Over the same period, the share of our exports which are sold into the rest of Europe has increased from about 20 per cent to over 40 per cent today.

Find out more on what EU membership means for exports from this Irish Exporters Association pamphlet.

 
7. Our currency, the euro, is now strong, stable, global currency

In 1992 Ireland voted to join the new Single Currency, the euro.

In the 1990s, we organised our economy and finances so that we would qualify as part of the first series of countries in 1999.

Euro notes and coins came into circulation in Ireland from the start on January 1, 2002.

The Euro is our currency now. We have representation on the European Central Bank (ECB). It’s a strong global currency.

Our ability to deal with the financial crisis is massively supported by being part of a large currency group. An Irish currency on its own would have been battered by the global financial storm that hit in September 2008.

Being part of the Single Market with a Single Currency means it’s easier to travel, to create jobs, to compare prices, to win new business.
 

8. We have built modern infrastructure with EU Structural Funds

When Ireland joined the EU in 1973, there was relatively modest funding for regional development.

With the Plan agreed by EU leaders in 1992, the Delors Plan, Ireland has benefited from over €17billion of EU Structural and Cohesion Funds, including the European Regional Development Fund (ERDF) and the European Social Fund (ESF).

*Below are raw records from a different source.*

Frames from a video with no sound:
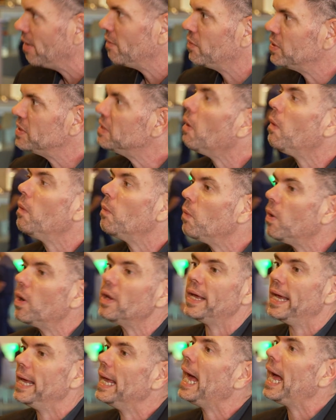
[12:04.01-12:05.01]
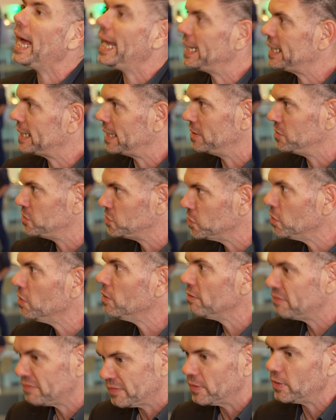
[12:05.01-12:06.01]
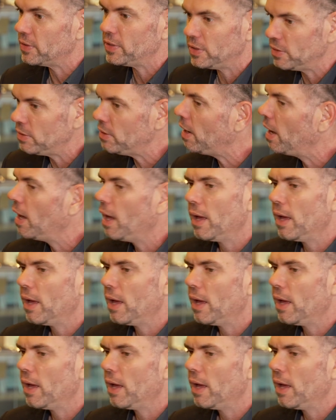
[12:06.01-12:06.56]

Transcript: with all, what ai can do for you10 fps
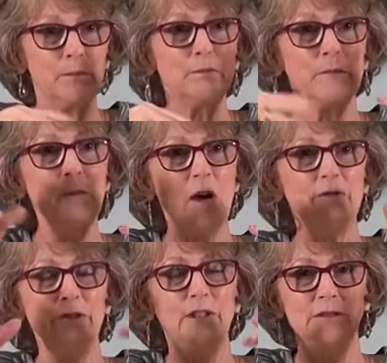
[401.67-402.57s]
my
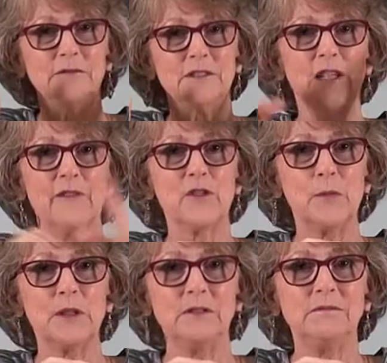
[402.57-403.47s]
mom felt
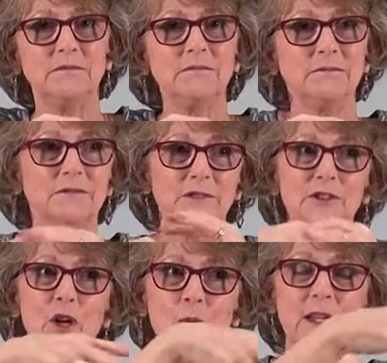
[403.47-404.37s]
comfortable
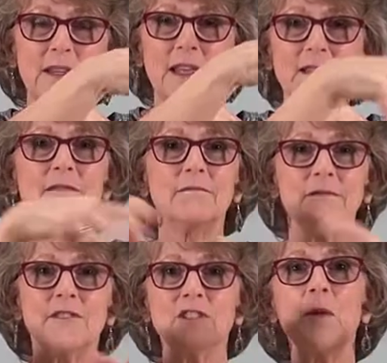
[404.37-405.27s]
knowing that
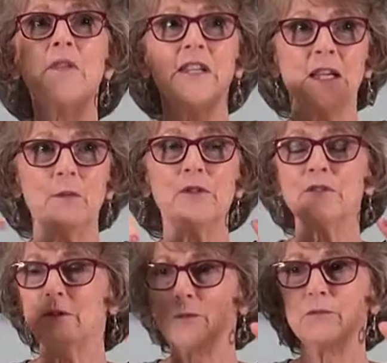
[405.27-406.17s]
some of the
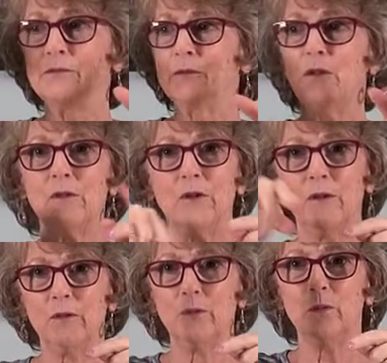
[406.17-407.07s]
neighbors
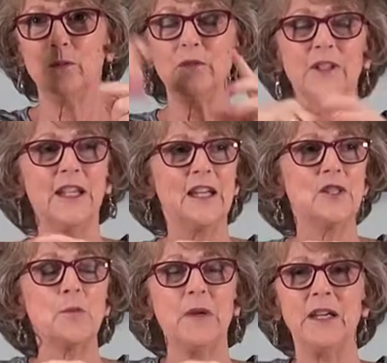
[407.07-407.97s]
or the
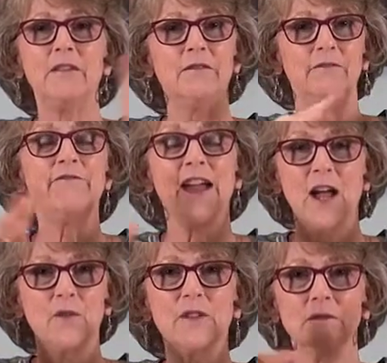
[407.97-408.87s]
kids would be
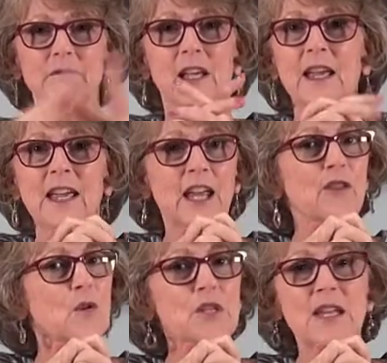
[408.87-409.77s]
found. In
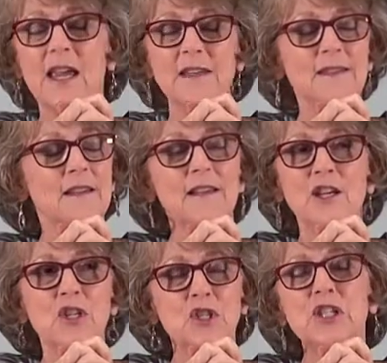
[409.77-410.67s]
those days,
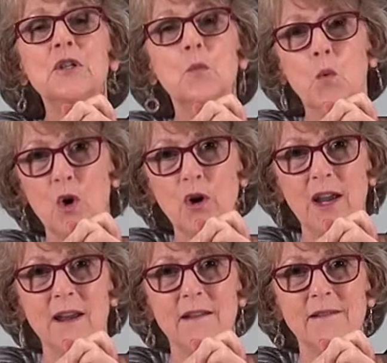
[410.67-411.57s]
she didn't
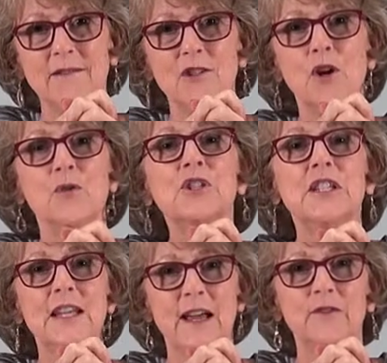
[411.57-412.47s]
worry, or she
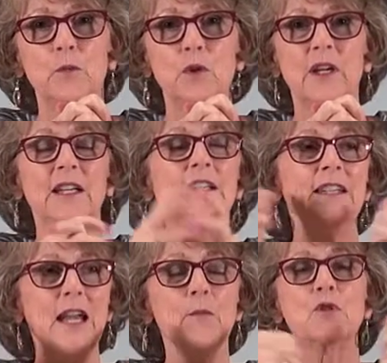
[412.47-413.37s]
didn't have to worry.
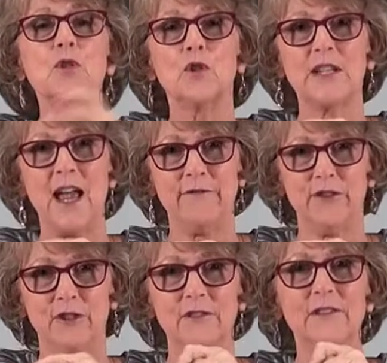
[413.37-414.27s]
Neighbors looked
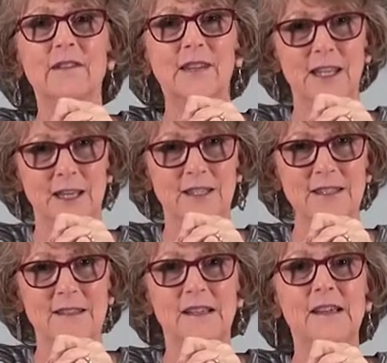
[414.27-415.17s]
after the kids,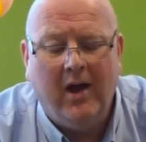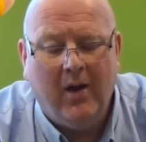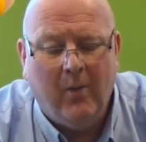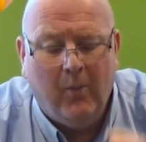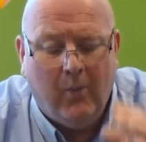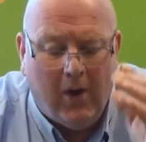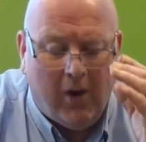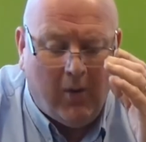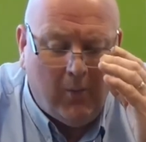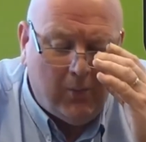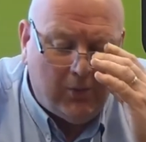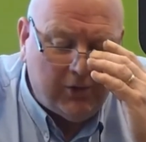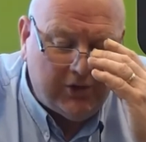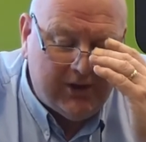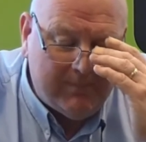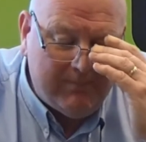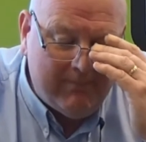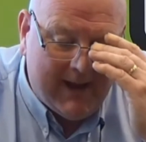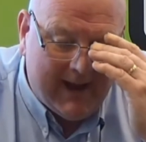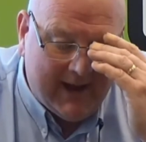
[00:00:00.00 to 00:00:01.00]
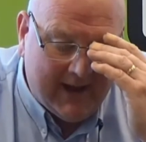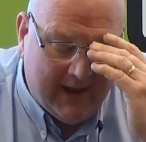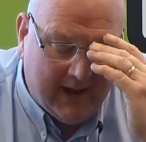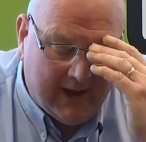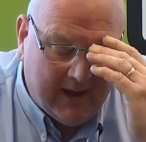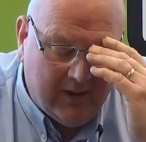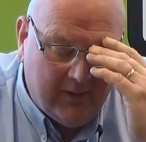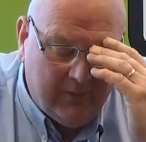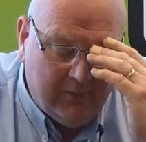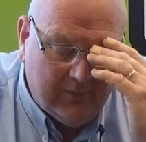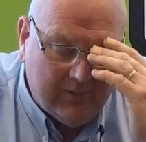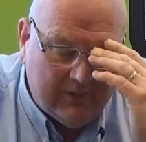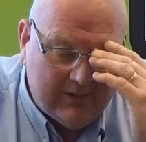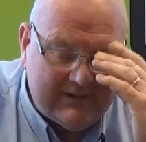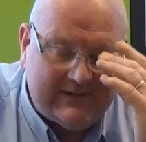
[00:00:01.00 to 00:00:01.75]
What would a mango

We’ve invested most of this money in infrastructure, research and development (R&D) and on programmes to promote social inclusion.

The LUAS has received EU funding support.

Water treatment plants, sewage works, rail lines, and bus services throughout the country have benefited from EU financial support.
 

9. Membership of the European Union gives Irish people the right to move, work and reside freely within the territory of other Member States.
 
10. European Economic Recovery Plan

As the global economic and financial crisis has developed, the importance of the EU in promoting recovery and stimulating demand has become increasingly clear. This is of particular significance to Ireland’s open export oriented economy.

In December 2008, the EU launched a European Economic Recovery Plan of approximately €200 billion or 1.5% of EU GDP, funded directly by Member States.

The plan includes €5 billion of additional EU Budget funding, which will be used to fund energy projects, rural broadband infrastructure and measures to meet the challenges revealed in the Common Agricultural Policy (CAP) health review, including climate change. Ireland will benefit from part of this funding.